Intra-gastric Pressure Monitoring And Data Acquisition
After gastric drainage catheter insertion, sufficient intragastric suction was performed. The gastric drainage catheter with a three-way stopcock was connected to the pressure monitoring device and filled with normal saline. Intra-gastric pressure was continuously measured by a pressure monitoring device (Edward Life Science, TruWave™ 3 cc / 60 in; Fig. 2.). The gastric drainage catheter with a three-way stopcock was connected to the pressure monitoring device and filled with normal saline. The pressure transducer was calibrated and placed at the intersection of the anterior axillary line and a transverse line at the level of the xyphoid.[13] In SGA, the airway sealing pressure was controlled by a pressure value that reached equilibrium at a fresh gas flow of 3 L min− 1 with the adjustable pressure limiting valve closed.[14] If the sealing pressure increased above 30 cm H2O, we stopped the measurement. Intra-gastric pressure was collected at several time points (baseline, T1-T6 during pneumoperitoneum every 30 min, and at the end of surgery) during the anaesthesia period by the monitoring computer program (Picis Care Suit Anaesthesia Manager; Picis Ltd., Wakefield, MA, USA). The pH was measured after removing the SGA by sampling secretions on the tip of the SGA using a spatula and placing the drop at the tip of a pH meter (2K712, ISFETCOM Co., Ltd., Japan). Total anaesthesia time, total operation time, and total pneumoperitoneum time were recorded.

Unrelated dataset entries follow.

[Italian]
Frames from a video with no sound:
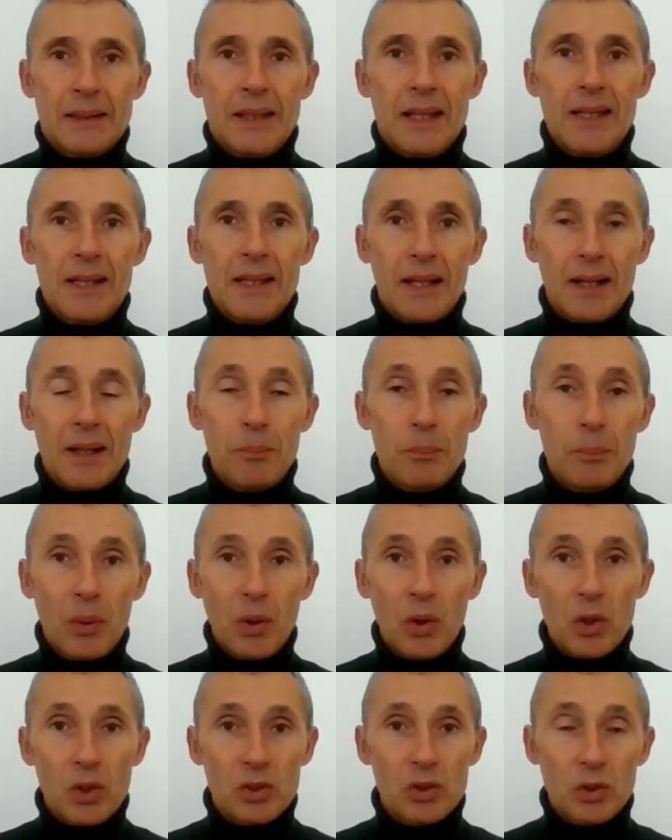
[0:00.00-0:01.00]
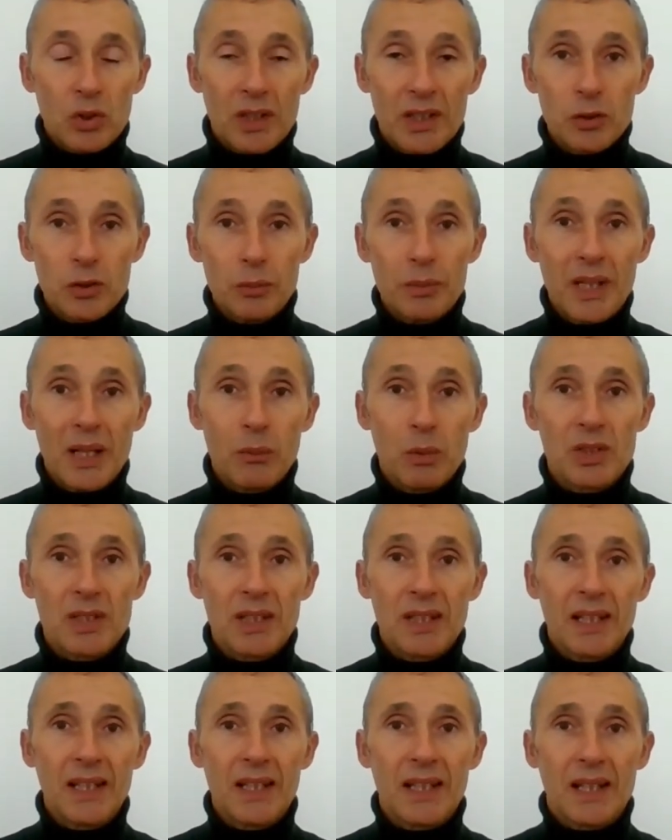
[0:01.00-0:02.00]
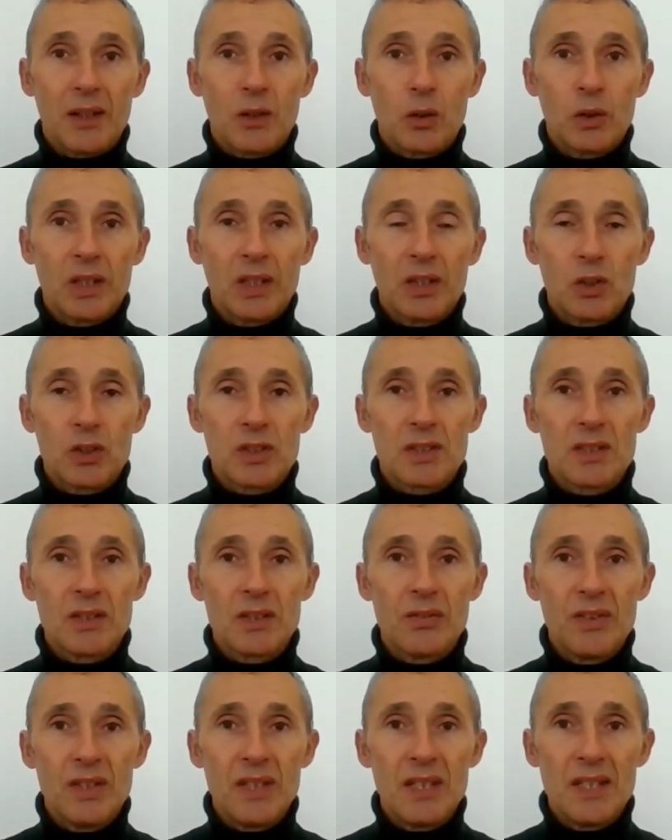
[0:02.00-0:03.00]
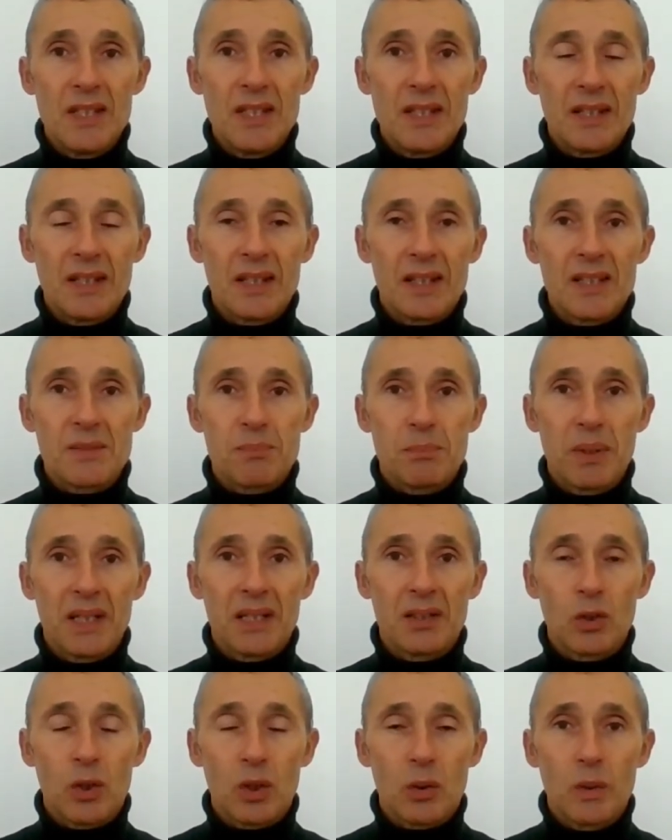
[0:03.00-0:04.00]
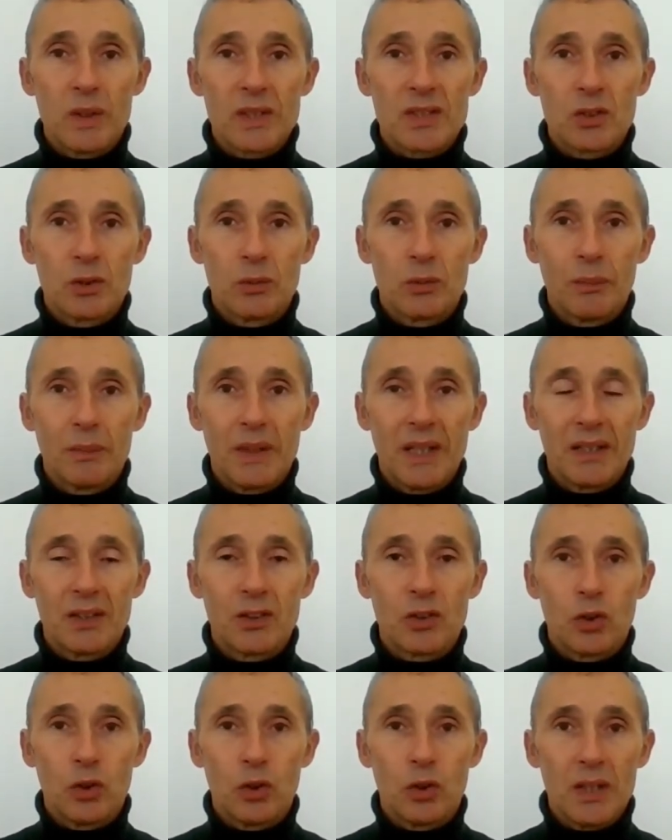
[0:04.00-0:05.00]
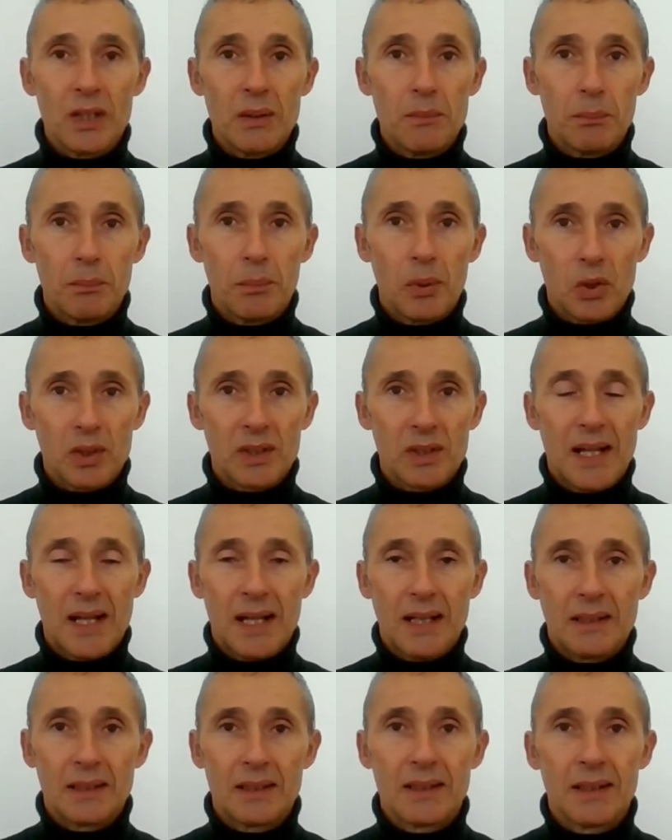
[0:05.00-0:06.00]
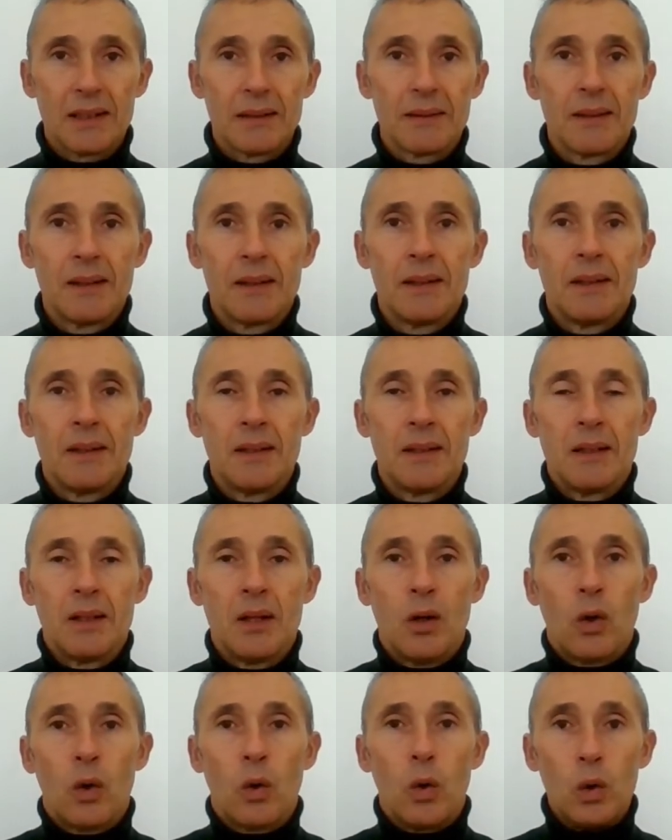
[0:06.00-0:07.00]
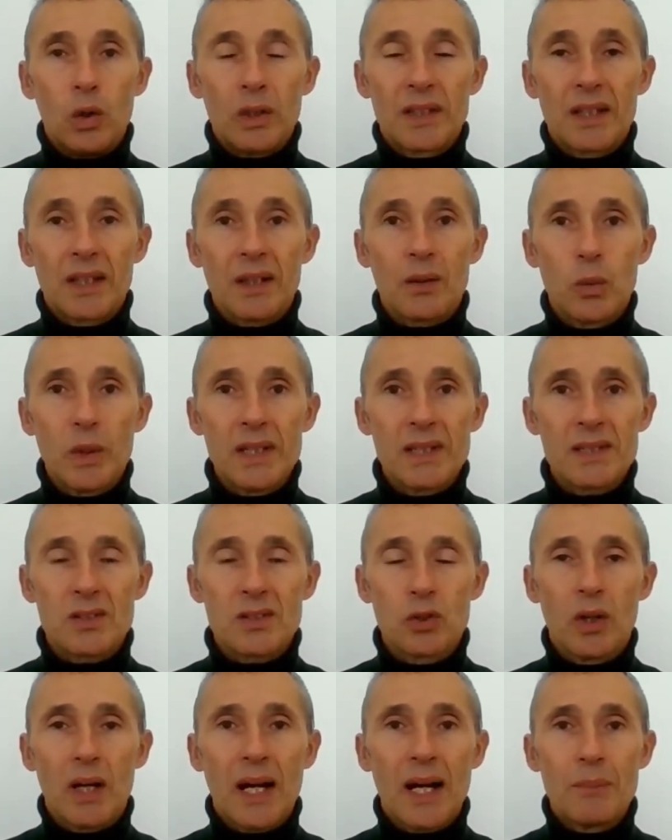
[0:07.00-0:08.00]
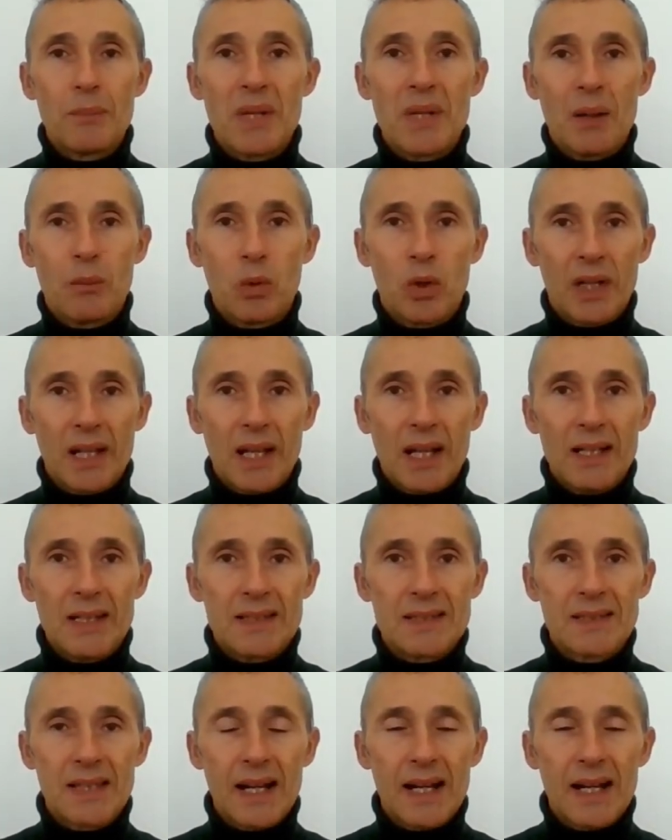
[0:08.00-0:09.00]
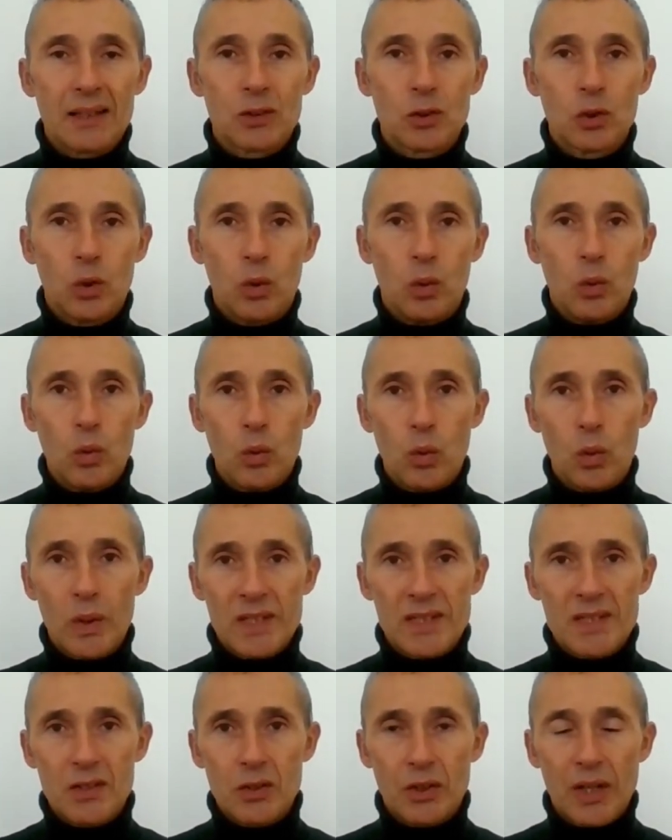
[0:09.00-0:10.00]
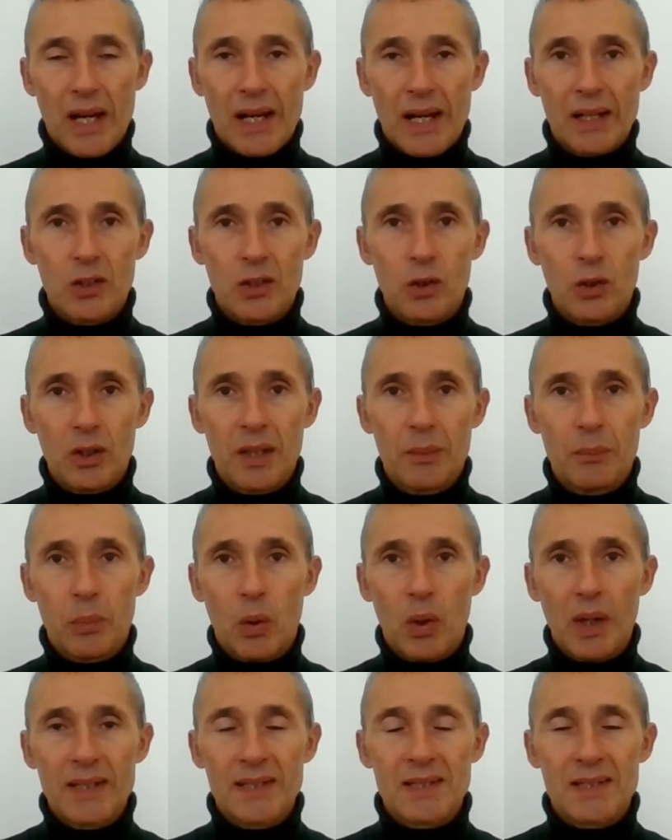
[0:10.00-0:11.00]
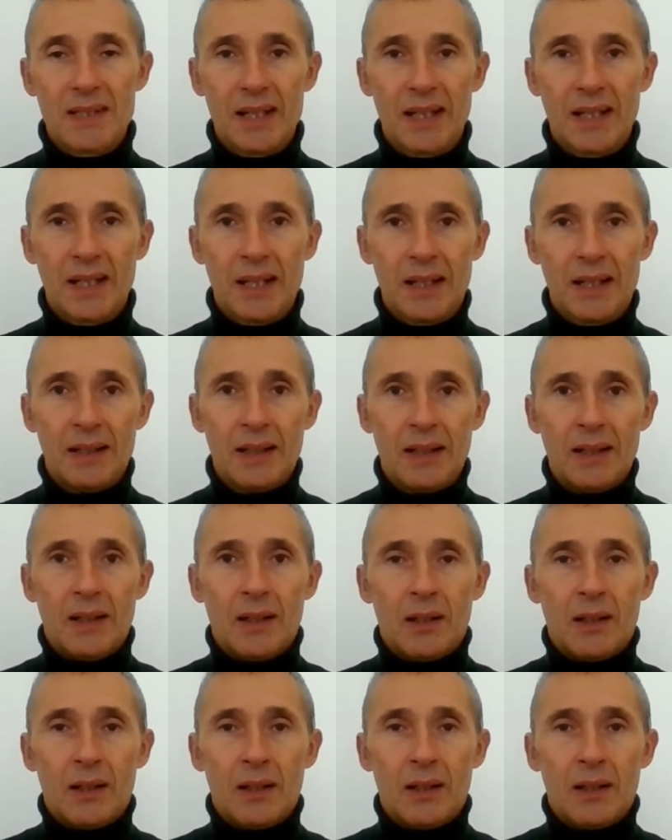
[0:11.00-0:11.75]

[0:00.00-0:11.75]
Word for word: e il rapporto che dobbiamo tenere con i nostri figli rispetto a questo momento importante. Oltre a questo abbiamo realizzato un questionario che può essere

Postoperative complications such as sore throat, cough, hoarseness, and laryngospasm were assessed from the time immediately after removal of the airway device to discharge from the post anaesthesia care unit.
Statistics
In an initial pilot study, sample size calculations were performed using a non-inferiority test with Student’s t-test to identify differences between intra-gastric baseline and peak pressures in ETT and SGA. Changes of intra-gastric pressure during surgery were 14.8 mmHg in ETT and 14 mmHg in SGA (standard deviation 2.8, non-inferiority margin 3.0). The sample size was calculated with a power of 0.9 and an alpha error of 0.05. Assuming a 10% dropout rate, we planned to recruit a total of 66 patients (33 subjects for each group).
The change of difference between intra-gastric baseline and peak pressures in ETT and SGA was calculated with a 95% confidence interval (CI). If the lower limit of the 95% CI was less than 3 mmHg, non-inferiority of SGA compared with ETT was demonstrated. Continuous variables are presented as the mean ± standard deviation (SD) or median (interquartile range, IQR) as appropriate. Continuous variables were compared using Student’s t-test or Wilcoxon’s signed-rank test, and the Shapiro–Wilk test was used to explore normality. Categorical variables were analyzed using Pearson’s chi-square test or Fisher’s exact test as appropriate. The difference between baseline and each time point of intra-gastric pressure between the two groups was analyzed using generalized estimating equations (GEE). Bonferroni’s correction for post-hoc analysis was applied. Statistical analyses were performed using SPSS version 22 (SPSS Inc., Chicago, IL, USA). A p-value less than 0.05 was considered statistically significant.